Specific nonrelative-value services shall be stated separately from relative-value services, and reimbursement for unclassified services shall be on a reasonable basis.

(17) “Statutory accounting principles” means accounting principles as defined in the National Association of Insurance Commissioners Accounting Practices and Procedures Manual as of 2002.
(18) “Subscriber” means an entity or individual who has contracted, or on whose behalf a contract has been entered into, with a health maintenance organization for health care coverage or other persons who also receive health care coverage as a result of the contract.
(19) “Surplus” means total statutory assets in excess of total liabilities, except that assets pledged to secure debts not reflected on the books of the health maintenance organization shall not be included in surplus. Surplus includes capital stock, capital in excess of par, other contributed capital, retained earnings, and surplus notes.
(20) “Uncovered expenditures” means the cost of health care services that are covered by a health maintenance organization, for which a subscriber would also be liable in the event of the insolvency of the organization.

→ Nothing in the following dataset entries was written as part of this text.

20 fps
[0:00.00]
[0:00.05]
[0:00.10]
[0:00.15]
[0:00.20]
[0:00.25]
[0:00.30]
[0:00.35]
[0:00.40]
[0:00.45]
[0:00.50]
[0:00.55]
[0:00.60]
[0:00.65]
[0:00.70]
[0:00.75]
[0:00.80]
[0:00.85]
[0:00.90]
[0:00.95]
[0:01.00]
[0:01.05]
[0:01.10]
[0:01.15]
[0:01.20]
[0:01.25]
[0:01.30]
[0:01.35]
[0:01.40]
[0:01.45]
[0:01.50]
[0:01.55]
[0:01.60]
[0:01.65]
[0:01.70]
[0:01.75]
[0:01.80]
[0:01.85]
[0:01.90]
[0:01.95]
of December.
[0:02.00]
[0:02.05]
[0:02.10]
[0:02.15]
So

(21) “Health care risk contract” means a contract under which an individual or entity receives consideration or other compensation in an amount greater than 1 percent of the health maintenance organization’s annual gross written premium in exchange for providing to the health maintenance organization a provider network or other services, which may include administrative services. The 1-percent threshold shall be calculated on a contract-by-contract basis for each such individual or entity and not in the aggregate for all health care risk contracts.

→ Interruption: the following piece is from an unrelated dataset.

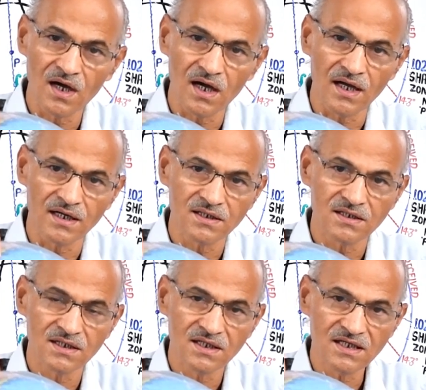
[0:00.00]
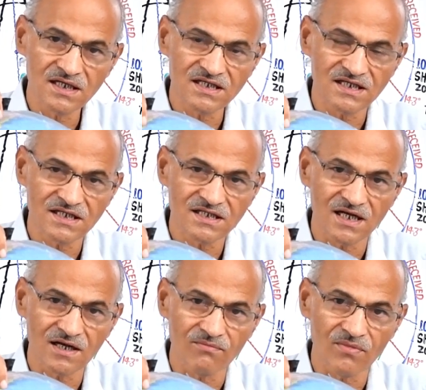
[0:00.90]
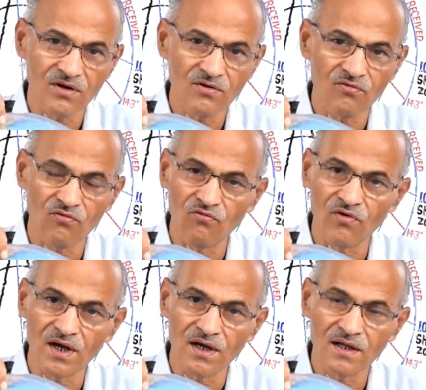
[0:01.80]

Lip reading: at station number 1.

(22) “Provider service network” means a network authorized under s. 409.912(1), reimbursed on a prepaid basis, operated by a health care provider or group of affiliated health care providers, and which directly provides health care services under a Medicare, Medicaid, or Healthy Kids contract.
History.s. 3, ch. 72-264; s. 1, ch. 76-33; s. 3, ch. 76-168; s. 1, ch. 77-457; ss. 2, 3, ch. 81-318; ss. 780, 804, 809(1st), ch. 82-243; s. 1, ch. 83-198; s. 137, ch. 83-216; s. 2, ch. 84-313; s. 6, ch. 85-177; s. 1, ch. 87-236; s. 1, ch. 87-273; s. 2, ch. 88-126; s. 2, ch. 88-388; s. 2, ch. 89-357; s. 74, ch. 89-360; ss. 111, 187, 188, ch. 91-108; s. 4, ch. 91-429; s. 2, ch. 95-281; s. 13, ch. 96-199; s. 3, ch. 96-223; s. 22, ch. 2001-213; s. 10, ch. 2002-247; s. 1555, ch. 2003-261; s. 46, ch. 2003-416; s. 1, ch. 2004-321; s. 33, ch. 2011-135; s. 30, ch. 2015-3; s. 18, ch. 2017-4.